The Giraffe and the Dromedary

A giraffe met a dromedary on the border where the sahra meets the sahel, a land of ones and zeroes. They sat down to make a campfire and have a conversation. The dromedary spoke of his upcoming journey to the southeast, to meet the great sea, its merchants and mariners, to voyage into the sunrise and to trade in silk and surprises. The giraffe spoke of her desire to travel north and west, to the legendary lost tree, the loneliest tree, the loneliest object in the world, which was cut off from everything else by thousands of miles of sand and stone in every direction. The dromedary was curious and wondered how such a journey could be profitable. The giraffe said that she had often been lonely, and it hurt her too much to think of the lonely tree. It was vital that the tree have a friend. The dromedary cautioned against this. First, the tree might not even exist, and even if it did exist, it had survived this long without a friend–to visit it now would be to tamper with its environment and ruin its chance at happiness. Secondly, the possibility that the giraffe would not overcome the temptation to eat of its leaves and shave the tree’s head were too great. In the end, this story would conclude with a corrupted giraffe carcass and a dead tree. The giraffe looked sad, and kicked at the ashes of the campfire with her hoof. It is an axiological problem, the giraffe said, and your neck cannot stretch high enough for this axis.

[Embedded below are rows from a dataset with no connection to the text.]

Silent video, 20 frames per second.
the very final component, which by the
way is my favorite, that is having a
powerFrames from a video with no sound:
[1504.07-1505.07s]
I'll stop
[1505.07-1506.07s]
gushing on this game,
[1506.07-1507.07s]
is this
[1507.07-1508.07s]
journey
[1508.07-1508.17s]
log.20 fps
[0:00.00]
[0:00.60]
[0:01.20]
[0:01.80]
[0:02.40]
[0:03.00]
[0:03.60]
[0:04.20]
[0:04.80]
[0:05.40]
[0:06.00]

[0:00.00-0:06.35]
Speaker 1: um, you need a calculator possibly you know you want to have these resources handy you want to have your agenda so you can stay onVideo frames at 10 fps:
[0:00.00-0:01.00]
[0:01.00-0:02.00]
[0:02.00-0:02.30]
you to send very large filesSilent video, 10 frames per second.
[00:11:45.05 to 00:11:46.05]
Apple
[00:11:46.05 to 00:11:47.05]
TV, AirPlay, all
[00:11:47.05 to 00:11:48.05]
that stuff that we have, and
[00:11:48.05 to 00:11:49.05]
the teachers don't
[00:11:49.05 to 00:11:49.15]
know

The dromedary was offended, and rose to his full height, setting off at once into the rosy light of the dawn, to cross golden dunes and green savannahs until he encountered the richness of the sea with its pearls, goldfish, trinkets, amphorae, silk, alabaster, spices and shellfish. It is well known that the dromedary became a great merchant selling paper and kindling to the lands beyond the sea. The giraffe set off into the emptiness of the desert, to seek the lonesome tree that might be nothing more than a mirage. One of them remarked: better a dead giraffe than a dead dromedary.